■ Record excerpts ■

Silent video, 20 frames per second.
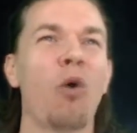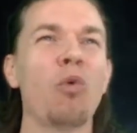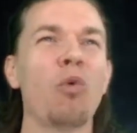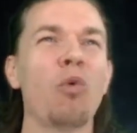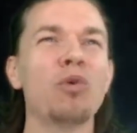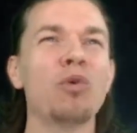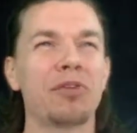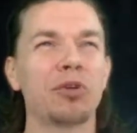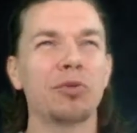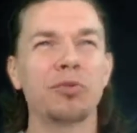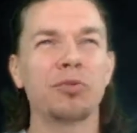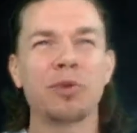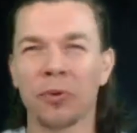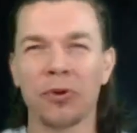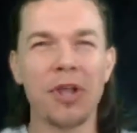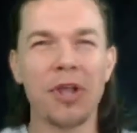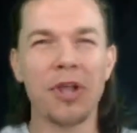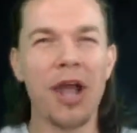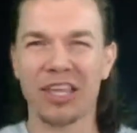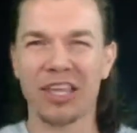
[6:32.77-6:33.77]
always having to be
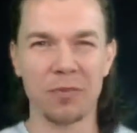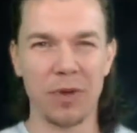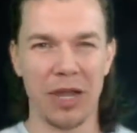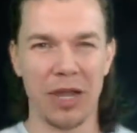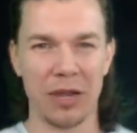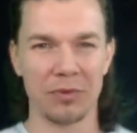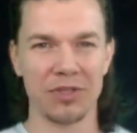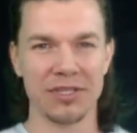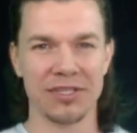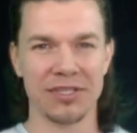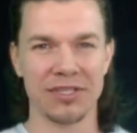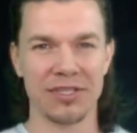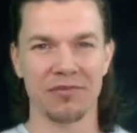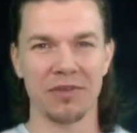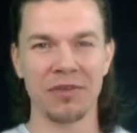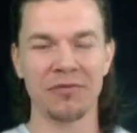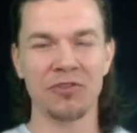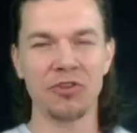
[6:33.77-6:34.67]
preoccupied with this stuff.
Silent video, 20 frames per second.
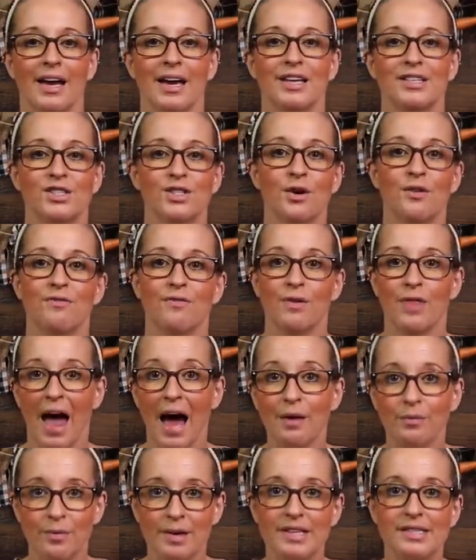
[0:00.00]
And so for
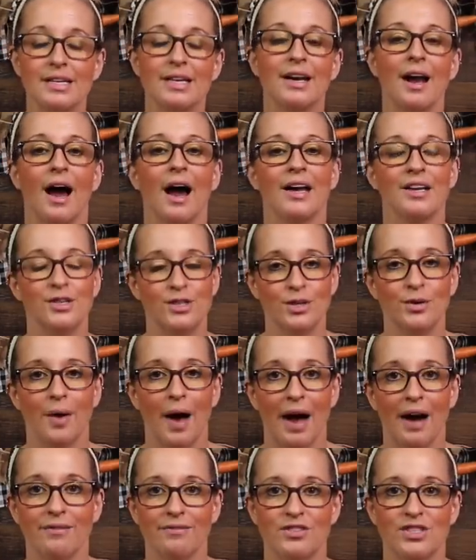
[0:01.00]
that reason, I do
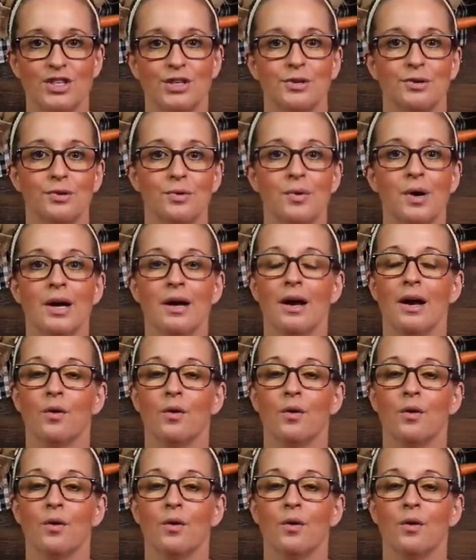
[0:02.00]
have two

■ Task instructions ■
Pictures aside, reproduce all of the material above without alteration.

■ Final answer ■
Silent video, 20 frames per second.
[6:32.77-6:33.77]
always having to be
[6:33.77-6:34.67]
preoccupied with this stuff.
Silent video, 20 frames per second.
[0:00.00]
And so for
[0:01.00]
that reason, I do
[0:02.00]
have two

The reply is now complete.